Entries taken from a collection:
━━━━
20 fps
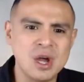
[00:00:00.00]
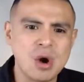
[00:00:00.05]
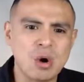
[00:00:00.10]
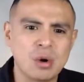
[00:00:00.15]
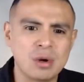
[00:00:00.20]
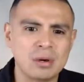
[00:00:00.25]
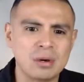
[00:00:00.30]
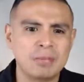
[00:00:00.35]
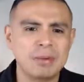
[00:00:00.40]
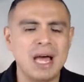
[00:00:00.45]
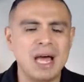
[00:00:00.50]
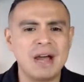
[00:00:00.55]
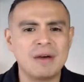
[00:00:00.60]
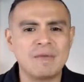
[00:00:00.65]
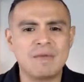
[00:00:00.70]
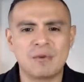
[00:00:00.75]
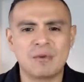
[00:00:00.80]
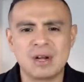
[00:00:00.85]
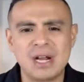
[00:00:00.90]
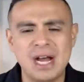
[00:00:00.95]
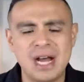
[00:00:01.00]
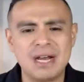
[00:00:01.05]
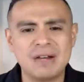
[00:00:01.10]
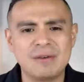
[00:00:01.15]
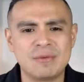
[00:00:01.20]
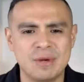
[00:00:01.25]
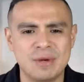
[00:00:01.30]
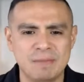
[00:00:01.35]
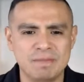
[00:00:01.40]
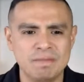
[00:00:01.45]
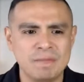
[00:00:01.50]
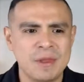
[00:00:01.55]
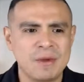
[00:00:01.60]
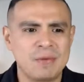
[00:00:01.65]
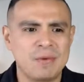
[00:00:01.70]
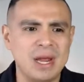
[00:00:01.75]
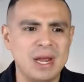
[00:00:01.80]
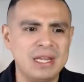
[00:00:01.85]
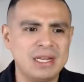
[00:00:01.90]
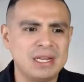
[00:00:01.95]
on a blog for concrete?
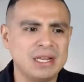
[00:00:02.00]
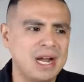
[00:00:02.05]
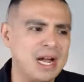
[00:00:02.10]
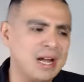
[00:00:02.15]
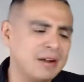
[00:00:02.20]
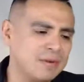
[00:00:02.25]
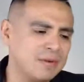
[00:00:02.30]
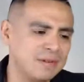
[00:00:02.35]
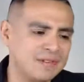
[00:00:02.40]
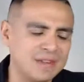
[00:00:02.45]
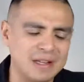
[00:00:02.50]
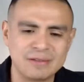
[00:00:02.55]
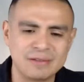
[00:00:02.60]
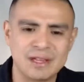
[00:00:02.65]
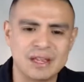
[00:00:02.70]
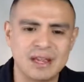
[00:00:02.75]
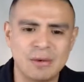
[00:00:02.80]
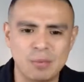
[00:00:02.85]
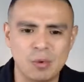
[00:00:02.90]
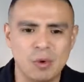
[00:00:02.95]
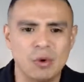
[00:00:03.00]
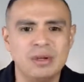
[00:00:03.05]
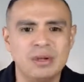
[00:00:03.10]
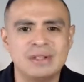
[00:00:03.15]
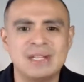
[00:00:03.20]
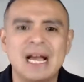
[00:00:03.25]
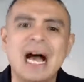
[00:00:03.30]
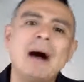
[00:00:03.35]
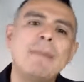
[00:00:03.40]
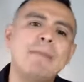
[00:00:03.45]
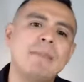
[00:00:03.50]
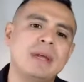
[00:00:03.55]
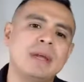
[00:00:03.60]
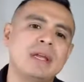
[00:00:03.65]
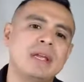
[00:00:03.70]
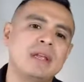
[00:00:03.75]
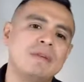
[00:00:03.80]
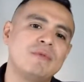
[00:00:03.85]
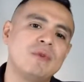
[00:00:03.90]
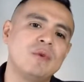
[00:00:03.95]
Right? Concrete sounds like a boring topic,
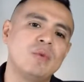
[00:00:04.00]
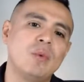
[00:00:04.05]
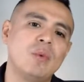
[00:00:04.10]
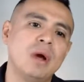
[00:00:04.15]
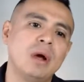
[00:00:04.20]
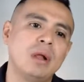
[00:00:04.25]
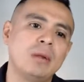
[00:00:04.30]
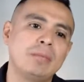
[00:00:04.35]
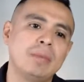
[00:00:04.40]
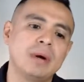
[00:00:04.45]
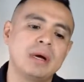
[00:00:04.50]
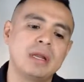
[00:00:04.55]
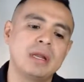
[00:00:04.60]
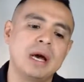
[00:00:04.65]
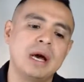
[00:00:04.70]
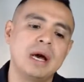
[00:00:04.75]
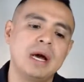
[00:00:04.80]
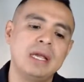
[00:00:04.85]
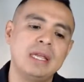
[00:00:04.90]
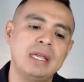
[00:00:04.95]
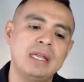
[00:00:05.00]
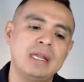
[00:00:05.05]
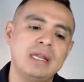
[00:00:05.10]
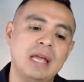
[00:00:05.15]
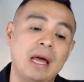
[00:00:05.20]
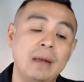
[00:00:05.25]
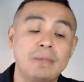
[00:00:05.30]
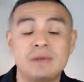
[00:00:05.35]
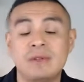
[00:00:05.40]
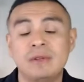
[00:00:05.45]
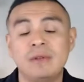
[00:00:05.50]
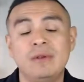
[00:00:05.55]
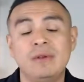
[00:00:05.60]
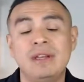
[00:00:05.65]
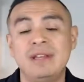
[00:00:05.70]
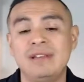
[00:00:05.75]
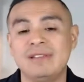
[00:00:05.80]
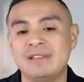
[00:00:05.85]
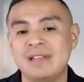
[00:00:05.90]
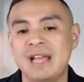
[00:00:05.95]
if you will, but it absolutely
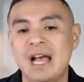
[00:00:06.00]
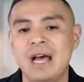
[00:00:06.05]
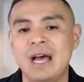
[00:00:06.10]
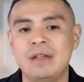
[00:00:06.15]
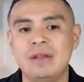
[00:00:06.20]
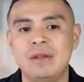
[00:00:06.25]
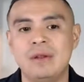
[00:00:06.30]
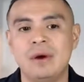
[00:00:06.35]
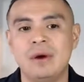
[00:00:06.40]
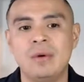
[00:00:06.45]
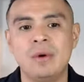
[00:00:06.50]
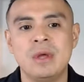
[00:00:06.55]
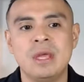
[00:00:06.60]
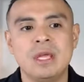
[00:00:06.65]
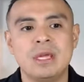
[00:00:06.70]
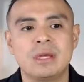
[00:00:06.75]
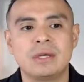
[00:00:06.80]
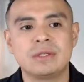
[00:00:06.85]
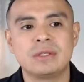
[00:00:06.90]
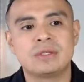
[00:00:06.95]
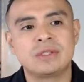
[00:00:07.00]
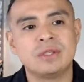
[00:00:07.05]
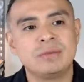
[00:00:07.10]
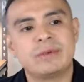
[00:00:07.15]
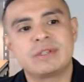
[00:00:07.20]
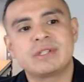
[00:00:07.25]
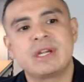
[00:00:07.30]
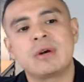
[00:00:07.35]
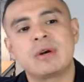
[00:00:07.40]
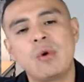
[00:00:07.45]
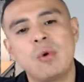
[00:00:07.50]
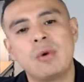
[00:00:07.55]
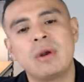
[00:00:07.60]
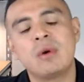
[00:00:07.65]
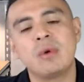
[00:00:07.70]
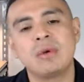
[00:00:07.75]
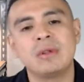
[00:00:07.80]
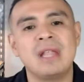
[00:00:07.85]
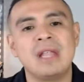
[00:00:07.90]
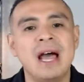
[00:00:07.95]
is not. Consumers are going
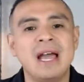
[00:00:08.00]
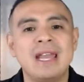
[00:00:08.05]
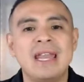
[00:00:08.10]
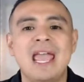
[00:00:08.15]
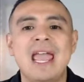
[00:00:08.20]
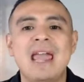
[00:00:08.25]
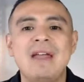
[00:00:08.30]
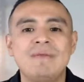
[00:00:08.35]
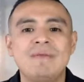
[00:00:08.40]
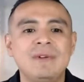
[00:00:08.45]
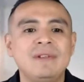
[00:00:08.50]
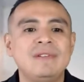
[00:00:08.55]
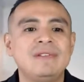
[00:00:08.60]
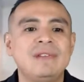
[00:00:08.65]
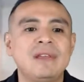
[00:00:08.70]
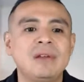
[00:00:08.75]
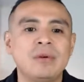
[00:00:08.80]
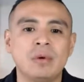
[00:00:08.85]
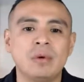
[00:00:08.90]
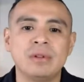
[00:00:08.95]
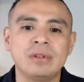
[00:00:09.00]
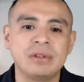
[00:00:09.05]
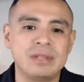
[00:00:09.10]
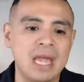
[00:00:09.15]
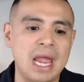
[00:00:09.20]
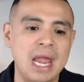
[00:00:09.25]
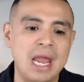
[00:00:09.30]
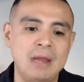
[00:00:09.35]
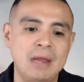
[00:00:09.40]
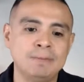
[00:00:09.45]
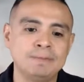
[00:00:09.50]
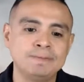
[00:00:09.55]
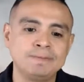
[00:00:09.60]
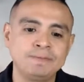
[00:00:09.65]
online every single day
━━━━
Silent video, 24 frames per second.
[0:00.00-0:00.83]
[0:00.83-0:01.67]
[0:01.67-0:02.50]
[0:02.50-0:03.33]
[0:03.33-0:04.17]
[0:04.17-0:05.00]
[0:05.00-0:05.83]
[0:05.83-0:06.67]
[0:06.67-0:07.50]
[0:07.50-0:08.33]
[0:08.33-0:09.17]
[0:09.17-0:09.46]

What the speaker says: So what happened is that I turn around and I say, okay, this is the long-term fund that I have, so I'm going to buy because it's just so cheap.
━━━━
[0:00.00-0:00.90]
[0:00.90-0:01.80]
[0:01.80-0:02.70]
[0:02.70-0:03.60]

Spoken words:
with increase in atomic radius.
━━━━
> [PROBLEM TO WORK ON]: Exact copy, pictures excluded: every line above from the one containing "[00:00:00.05]" to the one containing "[00:00:02.95]", inclusive, and nothing more.

> [SOLUTION FOR THIS PROBLEM]:
[00:00:00.05]
[00:00:00.10]
[00:00:00.15]
[00:00:00.20]
[00:00:00.25]
[00:00:00.30]
[00:00:00.35]
[00:00:00.40]
[00:00:00.45]
[00:00:00.50]
[00:00:00.55]
[00:00:00.60]
[00:00:00.65]
[00:00:00.70]
[00:00:00.75]
[00:00:00.80]
[00:00:00.85]
[00:00:00.90]
[00:00:00.95]
[00:00:01.00]
[00:00:01.05]
[00:00:01.10]
[00:00:01.15]
[00:00:01.20]
[00:00:01.25]
[00:00:01.30]
[00:00:01.35]
[00:00:01.40]
[00:00:01.45]
[00:00:01.50]
[00:00:01.55]
[00:00:01.60]
[00:00:01.65]
[00:00:01.70]
[00:00:01.75]
[00:00:01.80]
[00:00:01.85]
[00:00:01.90]
[00:00:01.95]
on a blog for concrete?
[00:00:02.00]
[00:00:02.05]
[00:00:02.10]
[00:00:02.15]
[00:00:02.20]
[00:00:02.25]
[00:00:02.30]
[00:00:02.35]
[00:00:02.40]
[00:00:02.45]
[00:00:02.50]
[00:00:02.55]
[00:00:02.60]
[00:00:02.65]
[00:00:02.70]
[00:00:02.75]
[00:00:02.80]
[00:00:02.85]
[00:00:02.90]
[00:00:02.95]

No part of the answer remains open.